### What you are asked to do
Output all entries precisely and leave out the pictures.
--- Exercise input ---
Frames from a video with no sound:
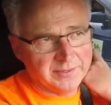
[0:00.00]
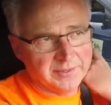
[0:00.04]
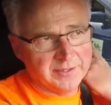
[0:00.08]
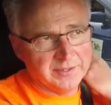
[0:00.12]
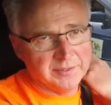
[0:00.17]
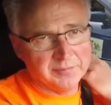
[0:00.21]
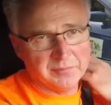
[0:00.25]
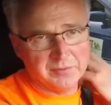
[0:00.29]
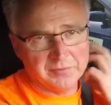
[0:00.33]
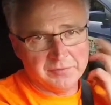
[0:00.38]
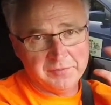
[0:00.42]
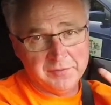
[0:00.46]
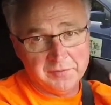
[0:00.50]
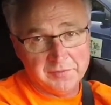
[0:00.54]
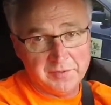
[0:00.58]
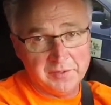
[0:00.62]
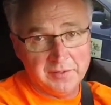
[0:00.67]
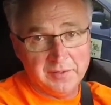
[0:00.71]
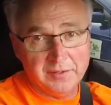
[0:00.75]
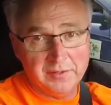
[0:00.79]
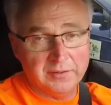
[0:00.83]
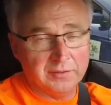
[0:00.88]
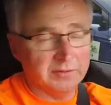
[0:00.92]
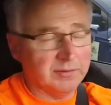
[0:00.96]
get up to
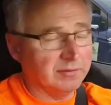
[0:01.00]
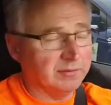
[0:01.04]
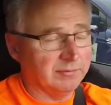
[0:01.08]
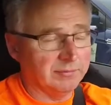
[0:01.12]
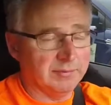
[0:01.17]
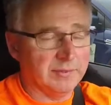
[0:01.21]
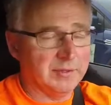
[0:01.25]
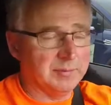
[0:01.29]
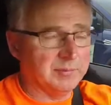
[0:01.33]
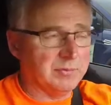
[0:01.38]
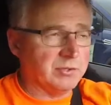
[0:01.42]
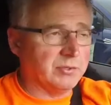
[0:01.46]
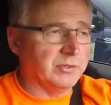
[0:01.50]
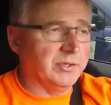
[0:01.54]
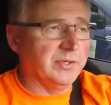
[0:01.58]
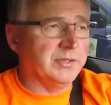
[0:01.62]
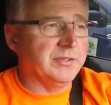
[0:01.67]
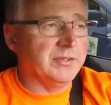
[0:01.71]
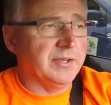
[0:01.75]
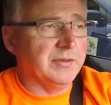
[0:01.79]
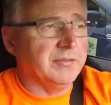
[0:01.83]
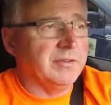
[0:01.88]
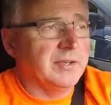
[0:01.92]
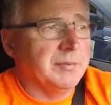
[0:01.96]
70
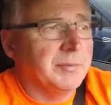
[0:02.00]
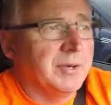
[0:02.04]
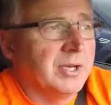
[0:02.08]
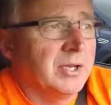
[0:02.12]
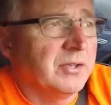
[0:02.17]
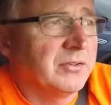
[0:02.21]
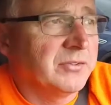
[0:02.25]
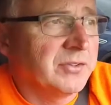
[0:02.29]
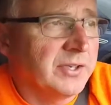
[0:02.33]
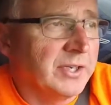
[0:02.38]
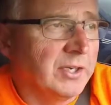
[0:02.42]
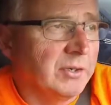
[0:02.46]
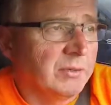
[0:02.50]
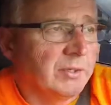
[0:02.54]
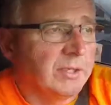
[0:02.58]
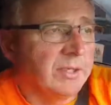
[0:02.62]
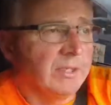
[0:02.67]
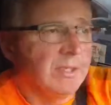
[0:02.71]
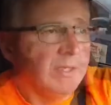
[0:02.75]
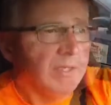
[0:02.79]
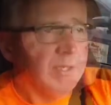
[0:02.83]
miles an hour.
---
### Reply to the task
Frames from a video with no sound:
[0:00.00]
[0:00.04]
[0:00.08]
[0:00.12]
[0:00.17]
[0:00.21]
[0:00.25]
[0:00.29]
[0:00.33]
[0:00.38]
[0:00.42]
[0:00.46]
[0:00.50]
[0:00.54]
[0:00.58]
[0:00.62]
[0:00.67]
[0:00.71]
[0:00.75]
[0:00.79]
[0:00.83]
[0:00.88]
[0:00.92]
[0:00.96]
get up to
[0:01.00]
[0:01.04]
[0:01.08]
[0:01.12]
[0:01.17]
[0:01.21]
[0:01.25]
[0:01.29]
[0:01.33]
[0:01.38]
[0:01.42]
[0:01.46]
[0:01.50]
[0:01.54]
[0:01.58]
[0:01.62]
[0:01.67]
[0:01.71]
[0:01.75]
[0:01.79]
[0:01.83]
[0:01.88]
[0:01.92]
[0:01.96]
70
[0:02.00]
[0:02.04]
[0:02.08]
[0:02.12]
[0:02.17]
[0:02.21]
[0:02.25]
[0:02.29]
[0:02.33]
[0:02.38]
[0:02.42]
[0:02.46]
[0:02.50]
[0:02.54]
[0:02.58]
[0:02.62]
[0:02.67]
[0:02.71]
[0:02.75]
[0:02.79]
[0:02.83]
miles an hour.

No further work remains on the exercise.